**Exercise objective**
Please set down each line of the data again, unchanged.

**Entries shown**
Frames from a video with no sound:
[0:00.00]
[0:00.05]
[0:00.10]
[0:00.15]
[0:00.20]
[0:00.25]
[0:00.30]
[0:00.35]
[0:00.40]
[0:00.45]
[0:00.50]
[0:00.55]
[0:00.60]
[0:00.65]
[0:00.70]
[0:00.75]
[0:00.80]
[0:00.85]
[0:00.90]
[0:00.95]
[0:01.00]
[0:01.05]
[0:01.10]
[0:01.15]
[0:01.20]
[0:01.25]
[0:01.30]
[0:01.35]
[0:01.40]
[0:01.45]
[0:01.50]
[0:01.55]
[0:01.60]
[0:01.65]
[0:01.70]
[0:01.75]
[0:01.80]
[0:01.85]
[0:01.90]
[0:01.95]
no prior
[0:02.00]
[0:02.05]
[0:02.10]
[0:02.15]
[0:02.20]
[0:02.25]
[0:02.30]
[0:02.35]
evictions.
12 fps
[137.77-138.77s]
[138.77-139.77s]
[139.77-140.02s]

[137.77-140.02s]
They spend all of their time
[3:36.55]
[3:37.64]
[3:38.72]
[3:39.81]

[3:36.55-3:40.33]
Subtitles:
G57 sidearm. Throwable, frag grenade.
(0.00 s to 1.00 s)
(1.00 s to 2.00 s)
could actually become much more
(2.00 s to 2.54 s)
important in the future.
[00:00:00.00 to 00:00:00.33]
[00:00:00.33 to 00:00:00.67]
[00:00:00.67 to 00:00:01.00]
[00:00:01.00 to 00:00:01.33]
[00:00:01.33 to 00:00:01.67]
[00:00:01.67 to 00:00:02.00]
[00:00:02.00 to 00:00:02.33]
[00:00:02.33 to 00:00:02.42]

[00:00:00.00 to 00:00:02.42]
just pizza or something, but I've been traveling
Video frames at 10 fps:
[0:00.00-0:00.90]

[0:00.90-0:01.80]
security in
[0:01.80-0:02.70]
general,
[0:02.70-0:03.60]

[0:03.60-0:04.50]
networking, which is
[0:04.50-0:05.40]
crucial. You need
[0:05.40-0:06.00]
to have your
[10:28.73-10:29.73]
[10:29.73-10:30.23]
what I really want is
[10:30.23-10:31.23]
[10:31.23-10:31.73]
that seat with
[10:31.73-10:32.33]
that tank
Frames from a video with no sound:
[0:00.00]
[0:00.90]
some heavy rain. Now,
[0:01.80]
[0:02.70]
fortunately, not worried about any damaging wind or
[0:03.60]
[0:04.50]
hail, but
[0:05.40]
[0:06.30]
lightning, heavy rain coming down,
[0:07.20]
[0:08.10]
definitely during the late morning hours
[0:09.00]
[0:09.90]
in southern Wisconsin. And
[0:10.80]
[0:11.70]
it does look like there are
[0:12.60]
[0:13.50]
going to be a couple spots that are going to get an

**Exercise result**
Frames from a video with no sound:
[0:00.00]
[0:00.05]
[0:00.10]
[0:00.15]
[0:00.20]
[0:00.25]
[0:00.30]
[0:00.35]
[0:00.40]
[0:00.45]
[0:00.50]
[0:00.55]
[0:00.60]
[0:00.65]
[0:00.70]
[0:00.75]
[0:00.80]
[0:00.85]
[0:00.90]
[0:00.95]
[0:01.00]
[0:01.05]
[0:01.10]
[0:01.15]
[0:01.20]
[0:01.25]
[0:01.30]
[0:01.35]
[0:01.40]
[0:01.45]
[0:01.50]
[0:01.55]
[0:01.60]
[0:01.65]
[0:01.70]
[0:01.75]
[0:01.80]
[0:01.85]
[0:01.90]
[0:01.95]
no prior
[0:02.00]
[0:02.05]
[0:02.10]
[0:02.15]
[0:02.20]
[0:02.25]
[0:02.30]
[0:02.35]
evictions.
12 fps
[137.77-138.77s]
[138.77-139.77s]
[139.77-140.02s]

[137.77-140.02s]
They spend all of their time
[3:36.55]
[3:37.64]
[3:38.72]
[3:39.81]

[3:36.55-3:40.33]
Subtitles:
G57 sidearm. Throwable, frag grenade.
(0.00 s to 1.00 s)
(1.00 s to 2.00 s)
could actually become much more
(2.00 s to 2.54 s)
important in the future.
[00:00:00.00 to 00:00:00.33]
[00:00:00.33 to 00:00:00.67]
[00:00:00.67 to 00:00:01.00]
[00:00:01.00 to 00:00:01.33]
[00:00:01.33 to 00:00:01.67]
[00:00:01.67 to 00:00:02.00]
[00:00:02.00 to 00:00:02.33]
[00:00:02.33 to 00:00:02.42]

[00:00:00.00 to 00:00:02.42]
just pizza or something, but I've been traveling
Video frames at 10 fps:
[0:00.00-0:00.90]

[0:00.90-0:01.80]
security in
[0:01.80-0:02.70]
general,
[0:02.70-0:03.60]

[0:03.60-0:04.50]
networking, which is
[0:04.50-0:05.40]
crucial. You need
[0:05.40-0:06.00]
to have your
[10:28.73-10:29.73]
[10:29.73-10:30.23]
what I really want is
[10:30.23-10:31.23]
[10:31.23-10:31.73]
that seat with
[10:31.73-10:32.33]
that tank
Frames from a video with no sound:
[0:00.00]
[0:00.90]
some heavy rain. Now,
[0:01.80]
[0:02.70]
fortunately, not worried about any damaging wind or
[0:03.60]
[0:04.50]
hail, but
[0:05.40]
[0:06.30]
lightning, heavy rain coming down,
[0:07.20]
[0:08.10]
definitely during the late morning hours
[0:09.00]
[0:09.90]
in southern Wisconsin. And
[0:10.80]
[0:11.70]
it does look like there are
[0:12.60]
[0:13.50]
going to be a couple spots that are going to get an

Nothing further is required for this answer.